AWSジャパン、旭川高専と富山高専と連携
アマゾン ウェブ サービス ジャパン(以下、AWSジャパン)は、地域創生を促進するためのデジタル人材およびAI人材の育成に向けて、旭川工業高等専門学校(旭川高専)および富山高等専門学校(富山高専)との包括連携協定を結びました。この取り組みは、日本のデジタルトランスフォーメーション(DX)が進む中で、特にデジタル技術とAIに関する人材不足が深刻化している現状を踏まえたものです。
デジタル人材育成の背景
経済産業省によると、2040年にはAIやロボット技術を扱う人材が326万人不足するとの試算が出ています。AWSの調査でも、日本企業の68%がAIを扱える人材を必要としているにもかかわらず、82%がその確保に苦労している実態が明らかになっています。この状況を打破し、政府の「デジタル田園都市国家構想」を実現するためには、高度なITスキルを持った人材の育成が不可欠です。
特に、高等専門学校(高専)は、実践的な技術教育を通じて地域産業のニーズに応える重要な役割を担っています。現在、日本にある58校の高専には、5万人以上の学生が在籍しており、その卒業生の多くが都市圏に流出しているため、地域のDX推進に必要な人材が不足しています。
AWSジャパンと高専の連携
今回の連携では、AWSジャパンが最新のクラウド技術やAI教育を提供し、旭川高専と富山高専を通じて地域で活躍できるデジタル人材を育成します。具体的には、以下の4つの分野での取り組みが予定されています。
1.
実践的な教育支援に関する努力
AWS AcademyやAWS Skill Builderを通じて、クラウド技術に関する研修や教育プログラムが提供されます。特に、数理・データサイエンス・AI教育プログラムが認定され、実践的なスキルを身につける機会が増えます。
2.
教育モデルの全国展開
確立した教育方法やノウハウを全国の高専に展開し、AIに関する教育の質を向上させることに努めます。
3.
インターンシップ機会の提供
実践的な体験を通して、学生は技術を学び、地域課題の解決に向けたスキルを磨きます。AWSの体験型イベントや職業体験プログラムを通じて、実践力を養います。
4.
共同事業の推進
地域のデジタル化プロジェクトへの学生の参画や共同研究、産学連携を通じた技術開発が行われ、地域創生に向けた具体的な行動が促進されます。
期待される成果
この連携の取り組みは2025年度から順次開始され、3年間で100名以上のデジタル人材を育成することを目指します。最終的には、育成された人材が地域のデジタル化の推進役として活躍し、地域の創生に貢献することが期待されています。

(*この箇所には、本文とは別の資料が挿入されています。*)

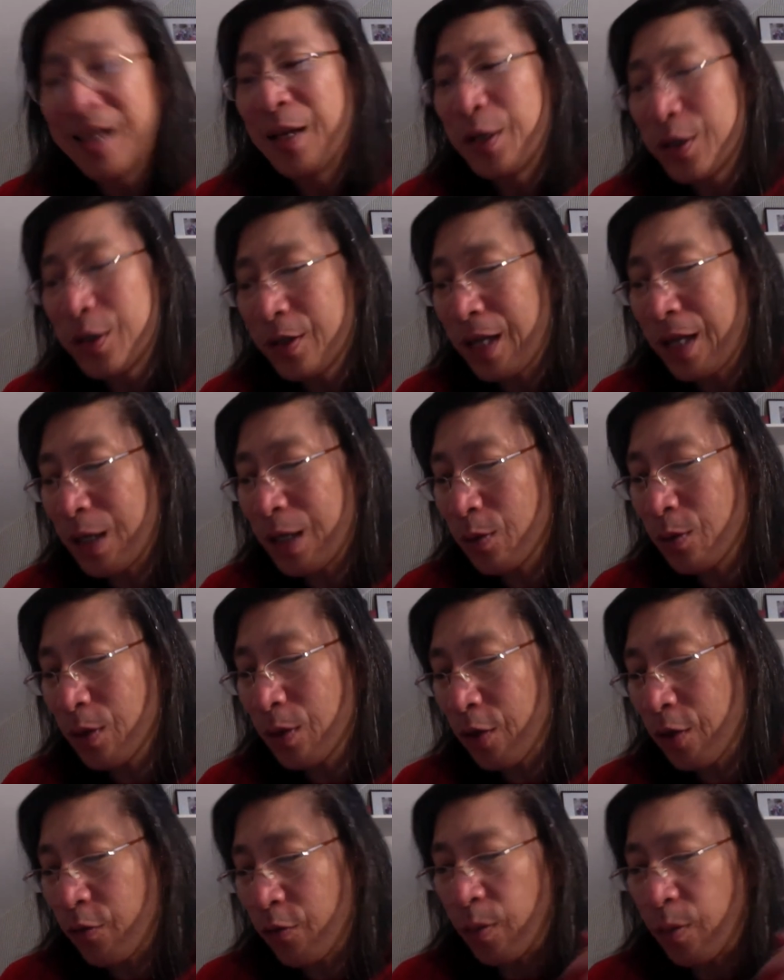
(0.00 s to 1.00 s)
So that's what we're
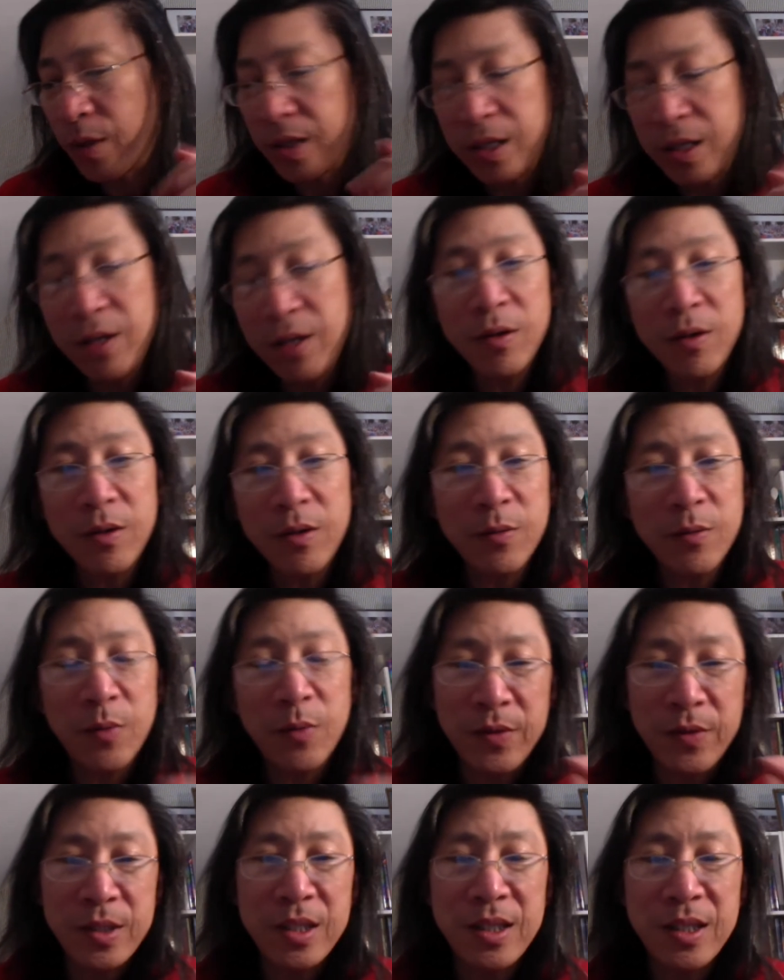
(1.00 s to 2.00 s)
looking for. But here on Earth, we
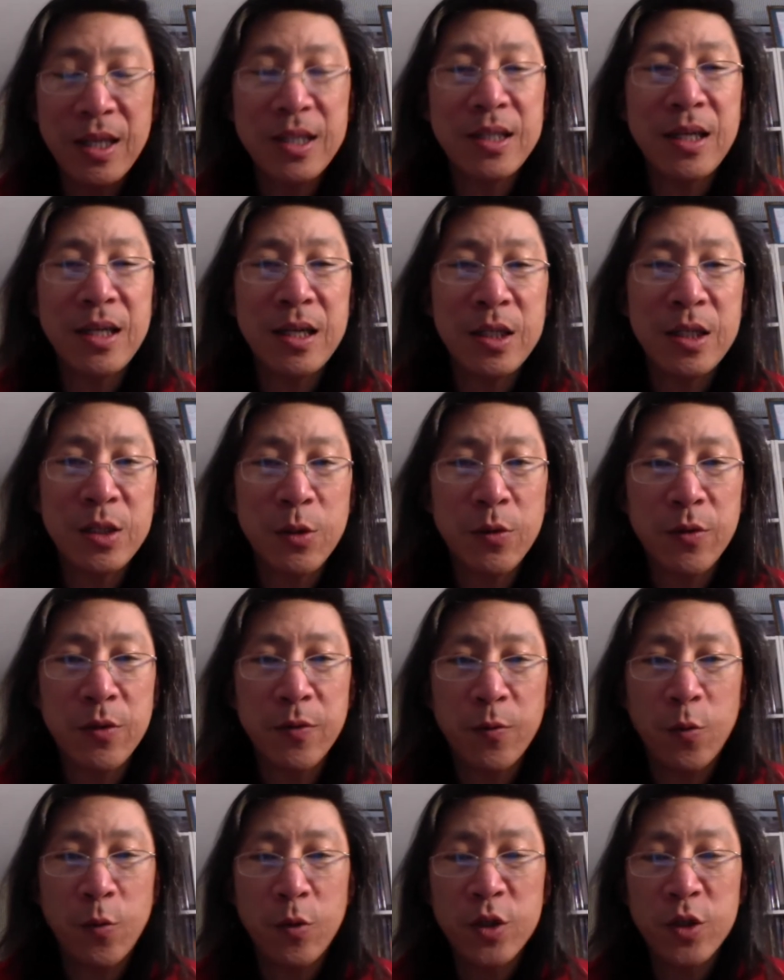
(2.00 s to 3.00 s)
have this nice steady
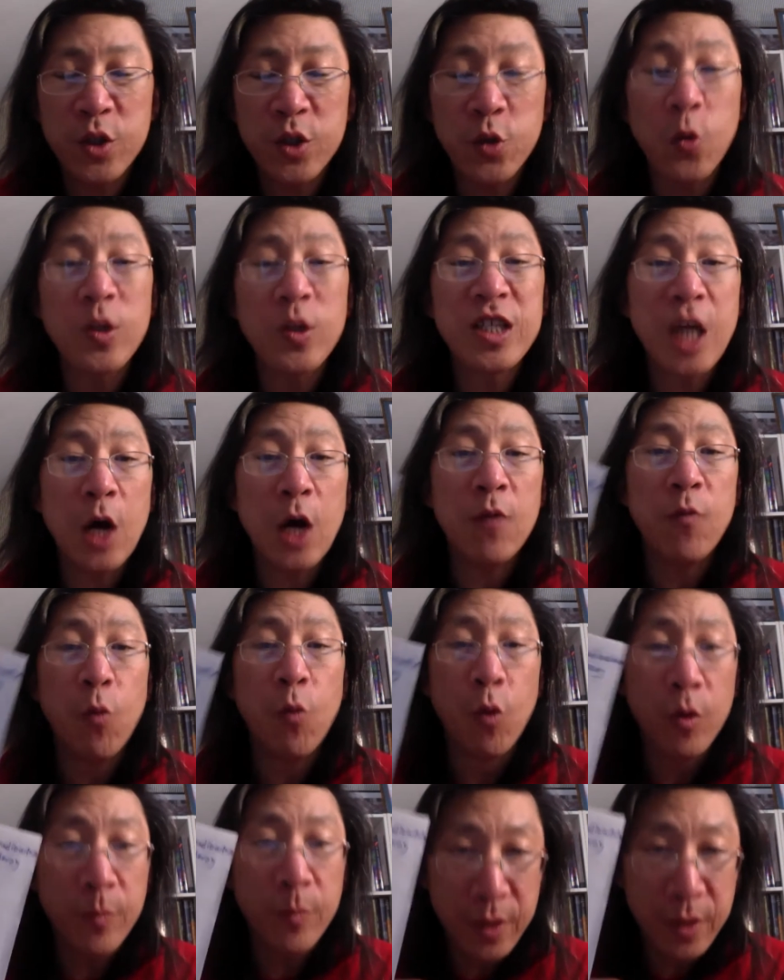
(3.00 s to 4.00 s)
source of
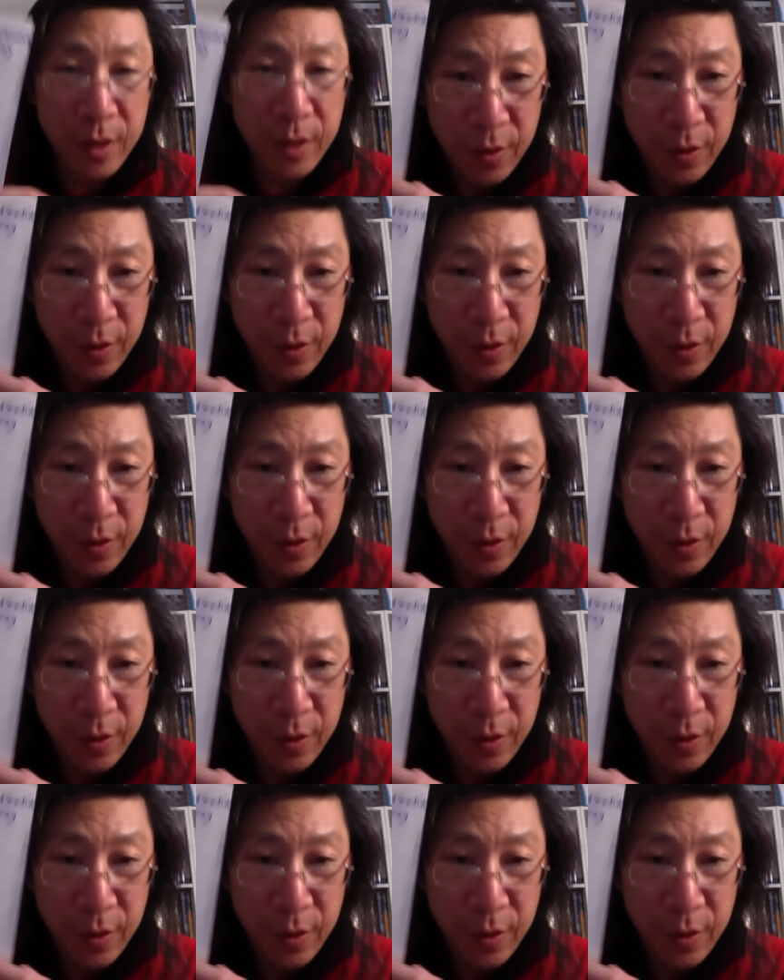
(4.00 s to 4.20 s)
warmth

教育機関の指導者たちも、この連携によって地域の特性に合わせた教育モデルが進化し、産業界への応用が進むことに期待を寄せています。
旭川高専の校長、矢久保考介氏は、AWSとの協力によって学生が最先端の技術を学べることを強調しています。一方で、富山高専の校長、國枝佳明氏もこの取り組みによって地域課題解決能力を備えた人材が育つことを期待しています。
まとめ
AWSジャパンによる高専との連携は、地域特性に合ったデジタル人材の育成だけでなく、地域社会そのものの活性化に寄与する重要なステップです。デジタル化が進む現代社会において、地域から次世代の技術者を育てることは、持続可能な開発と地域創生に向けた鍵となるでしょう。これからの取り組みに注目が集まります。